Ongeacht hoe gezond u denkt dat uw kind is, u dient een arts te raadplegen als u merkt dat uw kind:
- Lijkt ondergewicht
- Eet niet zo vaak of zo veel als zou moeten
- Lijkt bedroefd of teruggetrokken
- Lijkt regelmatig moe en traag
- Braakt vaak
Behandeling
De behandeling van ARFID is meestal afgestemd op de behoeften van het individu, op basis van de specifieke aard van de moeilijkheden die de persoon ervaart en wat wordt beschouwd als handhaving ervan. Meestal kan de behandeling worden uitgevoerd in een poliklinische setting.
De behandeling kan een gezinsbehandeling (voor jonge mensen) of cognitieve gedragstherapie omvatten, en soms kan medicatie worden aanbevolen, meestal om te helpen bij angstgevoelens.
De lichamelijke gezondheid van het individu moet ook worden gecontroleerd en beheerd door hun huisarts of kinderarts.
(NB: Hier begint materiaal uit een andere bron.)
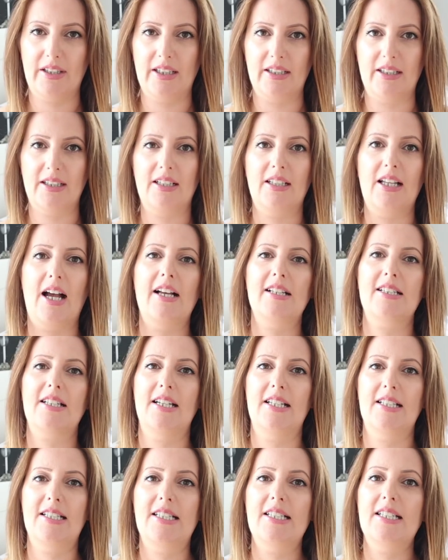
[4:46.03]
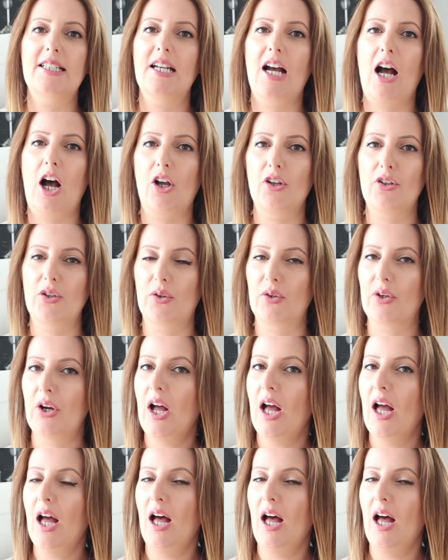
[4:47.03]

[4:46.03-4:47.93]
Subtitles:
that class and see how your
De behandeling kan ook voedingsmanagement omvatten via ondersteuning van een diëtist en hulp bij sensorische problemen.
Een woord van Verywell
ARFID wordt vaak omschreven als "ernstig kieskeurig eten", maar het kan een ernstig gezondheidsprobleem worden als het niet wordt behandeld. Zonder professionele hulp kan ARFID leiden tot gevaarlijke voedingstekorten, groeiproblemen en een aantal gezondheidscomplicaties zoals nierfalen en hartproblemen.
Als u zich zorgen maakt dat uw kind mogelijk aan ARFID lijdt, zoek dan zo snel mogelijk medische hulp.